The Beautiful Flux of The World

Or, Notes on the House I Was Supposed to Die In

My mother’s cherished azalea bush was actually a rhododendron. The trees that hugged three sides of the house, “keeping it cool”, were in fact shrubs that had never been trimmed, had been allowed to extend absurdly, like a rabid soccer announcer who elongated the word “goal” beyond any beneficial descriptive or transcendent purpose. Both misnamed but loved flora would have to be cut down before my parent’s house could be sold.

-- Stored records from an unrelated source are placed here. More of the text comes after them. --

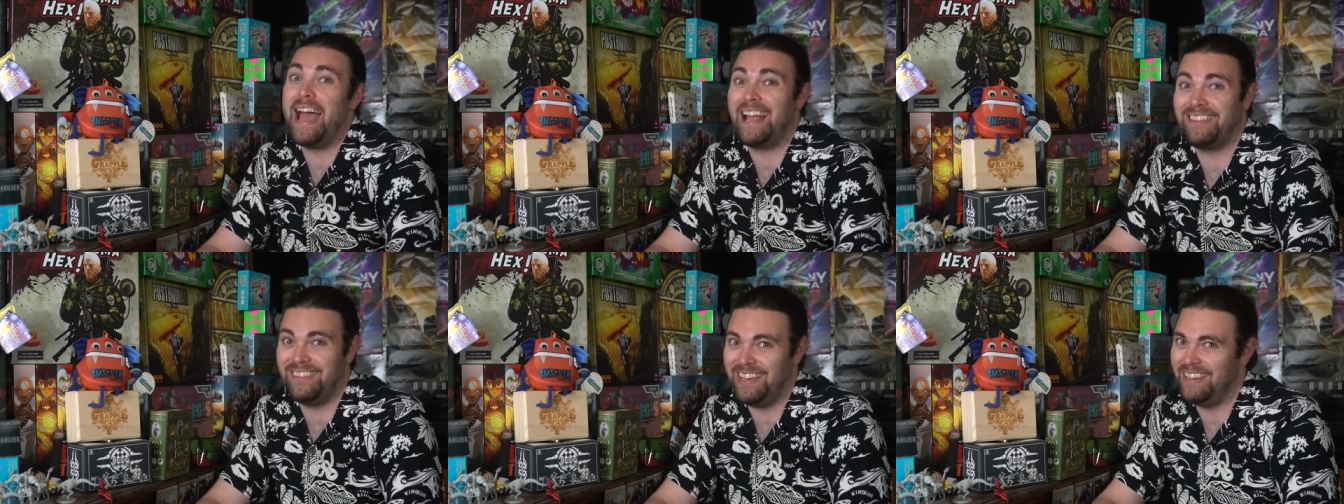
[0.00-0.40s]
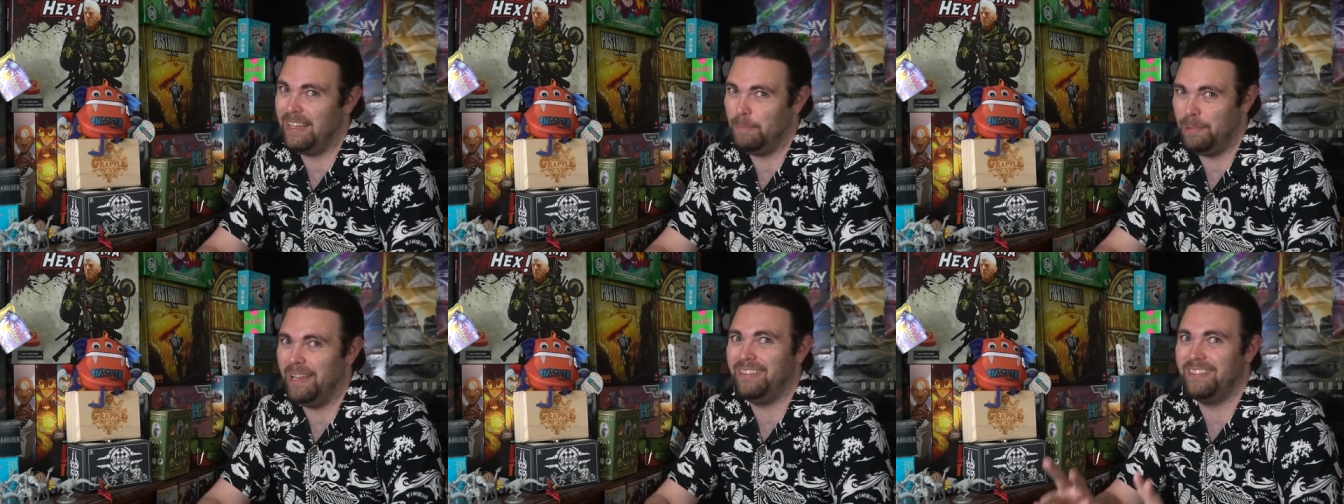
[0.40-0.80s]

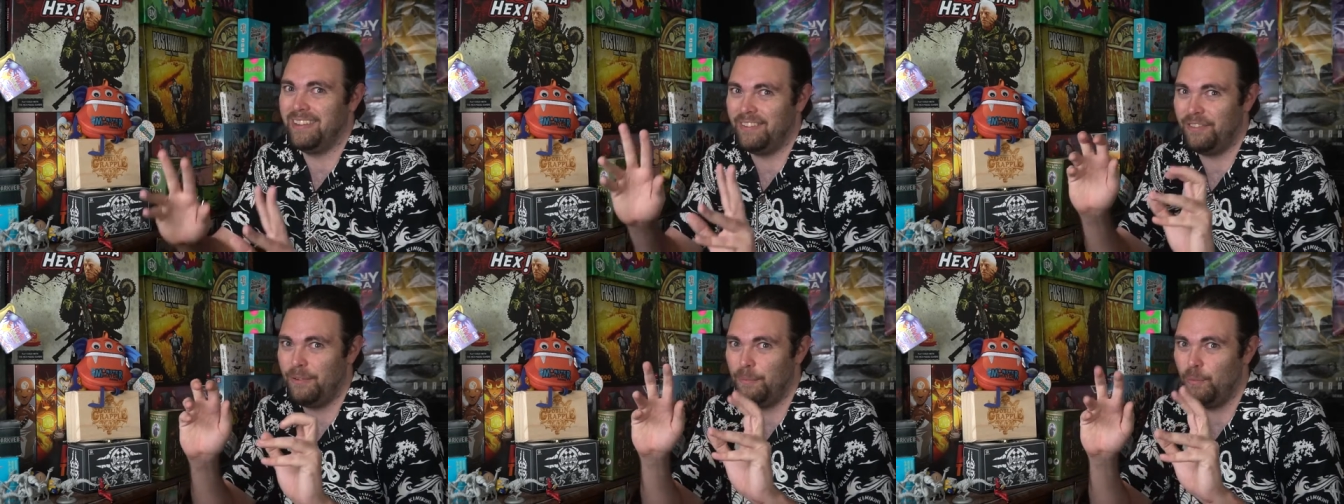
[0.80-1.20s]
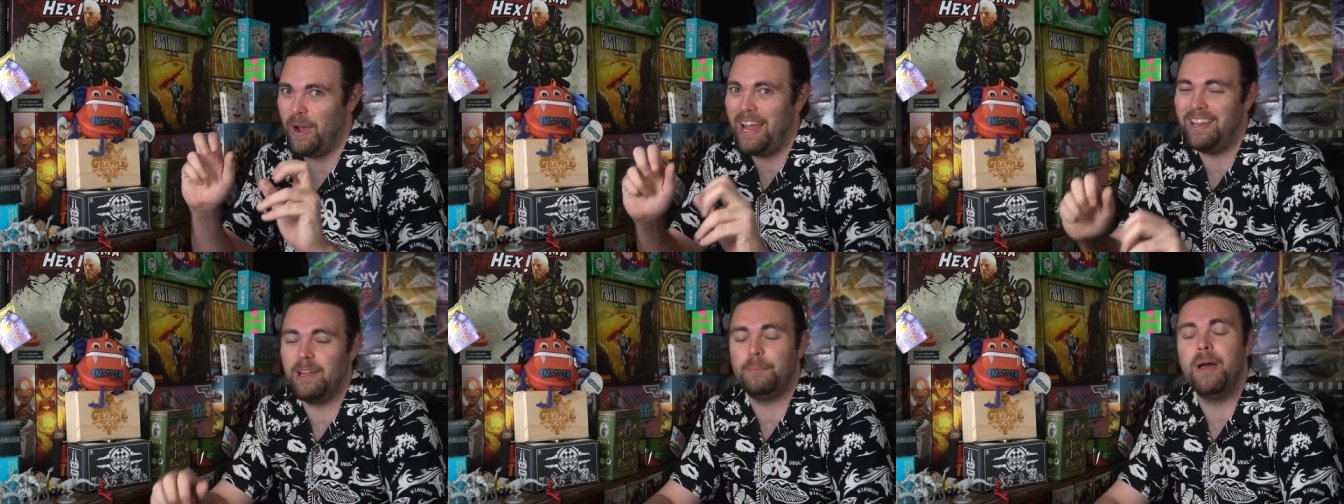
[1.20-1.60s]
accidentally placed it from
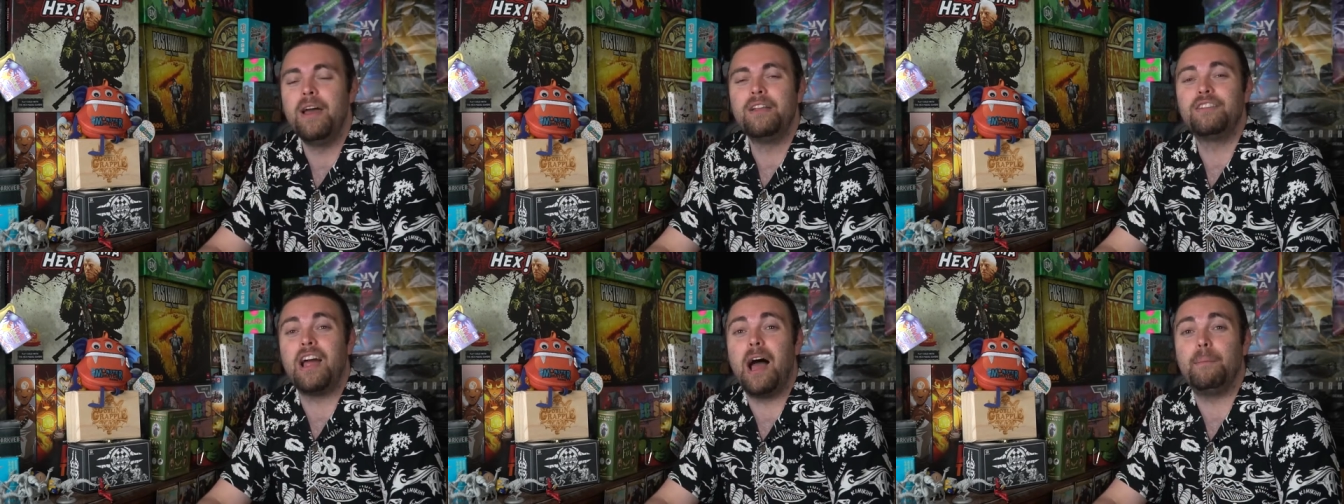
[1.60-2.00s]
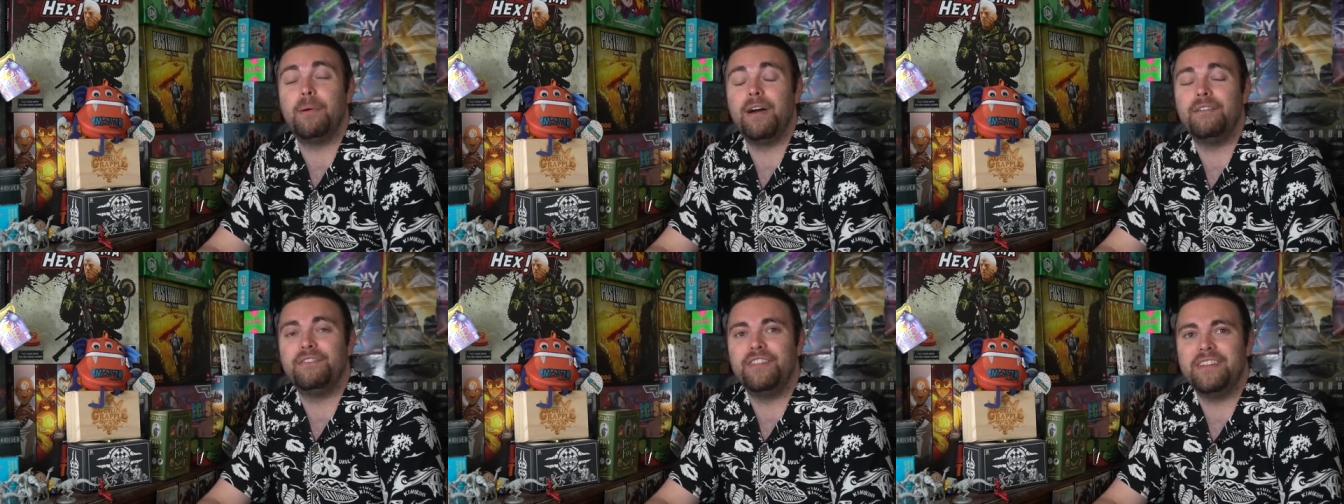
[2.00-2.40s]
random top
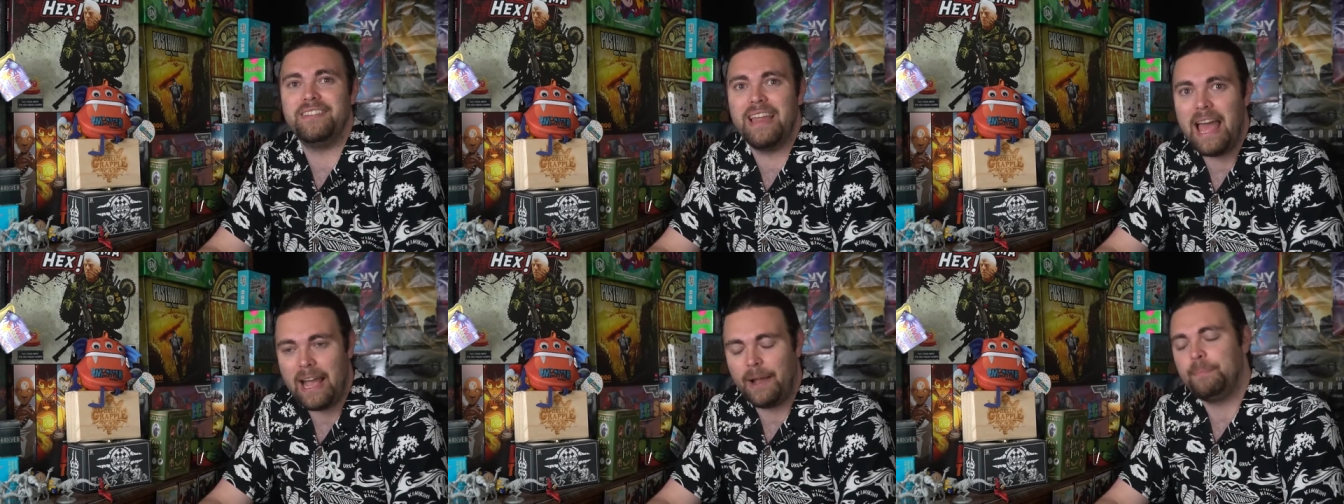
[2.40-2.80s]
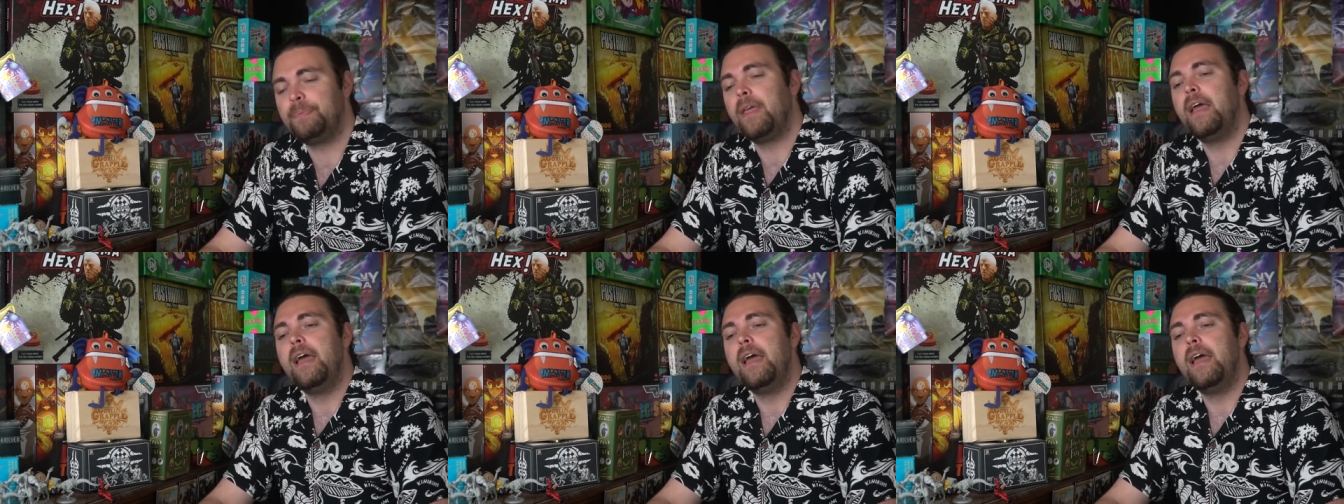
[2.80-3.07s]
of the deck.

Home still feels like a place to return to, not to own. For the past ten years, I could only afford to live in a one or two room studio, functional only for sleeping, storing my collections: books and records, and the canned and dry food I would buy but never have the energy to cook. So, home could always remain the home I grew up in, where my father died, where my mother, recovering from a stroke with defiance and solitude, slowly let fall into disrepair. That home had to also function as a place I would eventually own, through a Will, since I never felt like I would be able to afford one of my own. It was as a safety net in times of concern over just how unable I would be to afford shelter. It needed to be there in case I failed.

 My father died in the upstairs bedroom, which he had filled with his sleeping presence 22 hours a day toward the end. Did he enjoy that feeling of weightlessness supposedly common to schizophrenics? My old room, with no door, was across from his. It had long been a storage space for the books and records I couldn’t take with me to my one room places. I would visit, and rummage through my collection, wondering if I would ever have room to assemble it proper, listening to him breathe a few feet away.

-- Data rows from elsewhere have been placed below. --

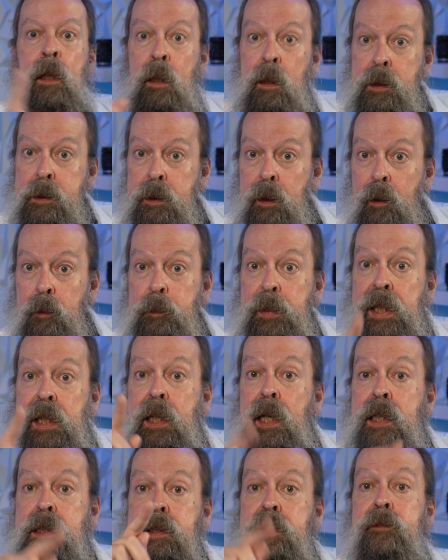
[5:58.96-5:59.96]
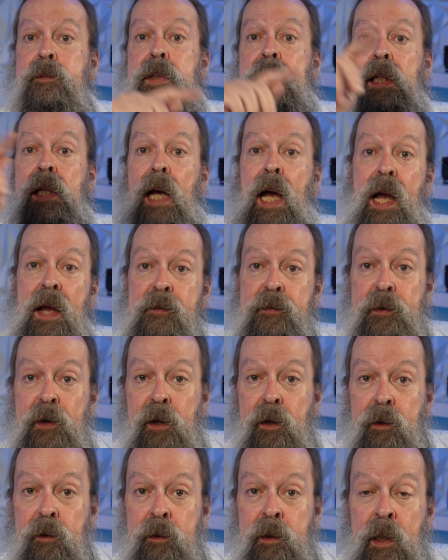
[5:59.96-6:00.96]
Also, because of the
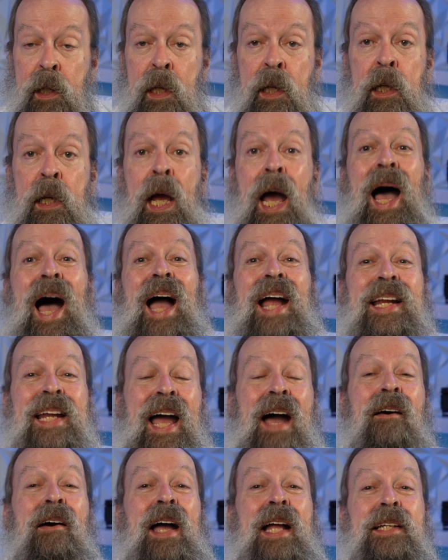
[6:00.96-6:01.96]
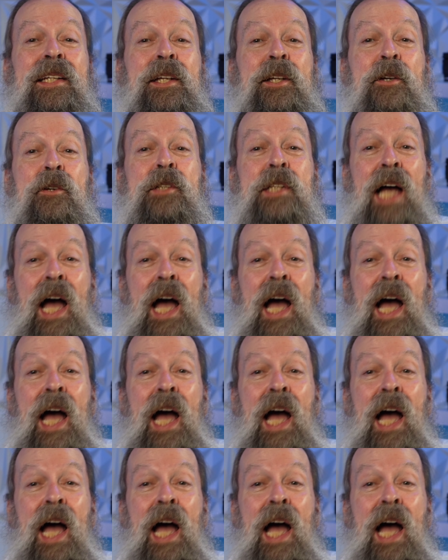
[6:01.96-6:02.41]
iPhone, I now had to use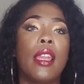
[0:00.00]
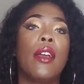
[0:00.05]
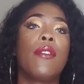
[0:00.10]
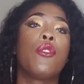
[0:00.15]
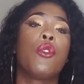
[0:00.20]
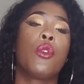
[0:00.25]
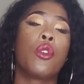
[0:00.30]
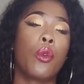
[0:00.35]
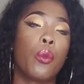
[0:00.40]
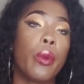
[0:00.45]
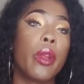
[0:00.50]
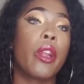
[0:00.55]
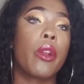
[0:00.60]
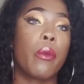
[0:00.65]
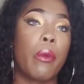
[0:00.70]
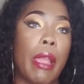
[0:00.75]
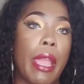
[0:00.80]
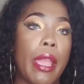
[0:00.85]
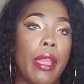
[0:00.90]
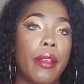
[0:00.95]
love you in a
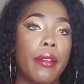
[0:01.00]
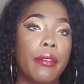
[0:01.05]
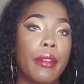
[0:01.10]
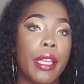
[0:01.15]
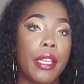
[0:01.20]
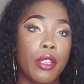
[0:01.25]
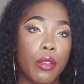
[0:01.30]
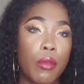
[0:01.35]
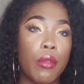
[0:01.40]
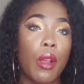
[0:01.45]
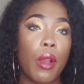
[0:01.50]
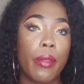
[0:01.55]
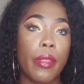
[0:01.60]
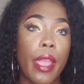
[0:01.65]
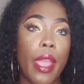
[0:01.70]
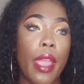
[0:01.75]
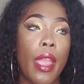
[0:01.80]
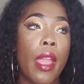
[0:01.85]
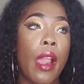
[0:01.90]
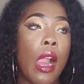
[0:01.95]
weird way, and you know
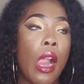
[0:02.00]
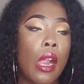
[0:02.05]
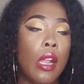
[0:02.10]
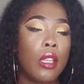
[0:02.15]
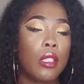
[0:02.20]
that.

The house was sold, for a sum that twice what it was worth, thanks to its purchase by a developer; it would never have passed inspections. With that my wife and I, along with my mother, were able to put down enough money to be able to afford a house that, even after living felt surreal to me in its size and accessories. We had a deck, a pool table, a small bar, a home office. Many of the things I would allow myself to dream about when I was feeling materialistic, I now had. I’d felt like I’d won something, not earned it. But I had earned it.

 

Eleven years later we slowly, painfully lost it, our life savings, retirement accounts, etc. My no longer being able to work and the numbing process of qualifying for disability ate up the dream. A miracle of a friend offered use of an open rental property, where we stayed until we slowly began to get back on our feet. When we moved out of there, I felt a loss too; I hadn’t earned that space, but I did receive a rare gift. We try to hold on to those too, even when it is obvious its time has passed.

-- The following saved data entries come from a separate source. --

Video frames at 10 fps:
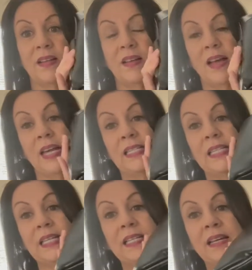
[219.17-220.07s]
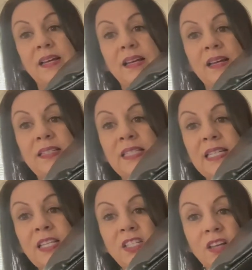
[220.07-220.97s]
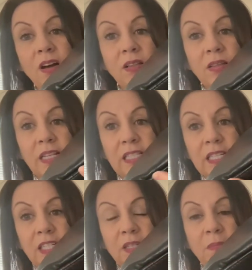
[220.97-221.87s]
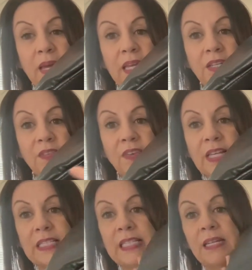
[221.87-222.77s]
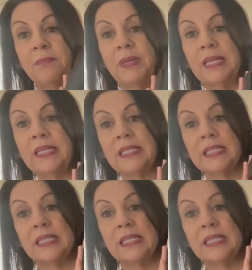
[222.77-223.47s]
I did stitch. I stitched my interfacing in place.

I think now about my sense of place because I’ve learned that we have no choice but to come and go. Change robs and renews in ways far beyond that of housing. I am responsible for accepting that, and also for maintenance, for knowing how to maintain., those changes. We don’t earn our changes so much as face the choice of accepting or rejecting our lives as they present themselves. Some of those changes are unnerving, frightening, but not all the time. My wife and I learned new things, saw friends, laughed our asses off, even in the darkest times.

As a kid I was always comforted by snow during winter; I thought it protected me though it had no power to protect at all; it could only just announce or amplify danger in any approaching strange footsteps. But it could also create anxiety, false danger, in those eerie crunching sounds of movement. What felt like security to me carried the very seeds of what I feared. Attachment is normal, and comforting, in other words, but is its own kryptonite.

Like the way we try and reconstruct history through pottery shards, bones and signs of ritual, we also leave clues behind as to who we might have been, who we thought we were, as well as who we ended up being. That just IS. The beauty of the world is impermanent, because you will die and take the world (of your senses) with it. The world is permanent, as endless lives are being born every day that create the world anew. We are large enough to hold loss and Gratitude in the same handful of snow.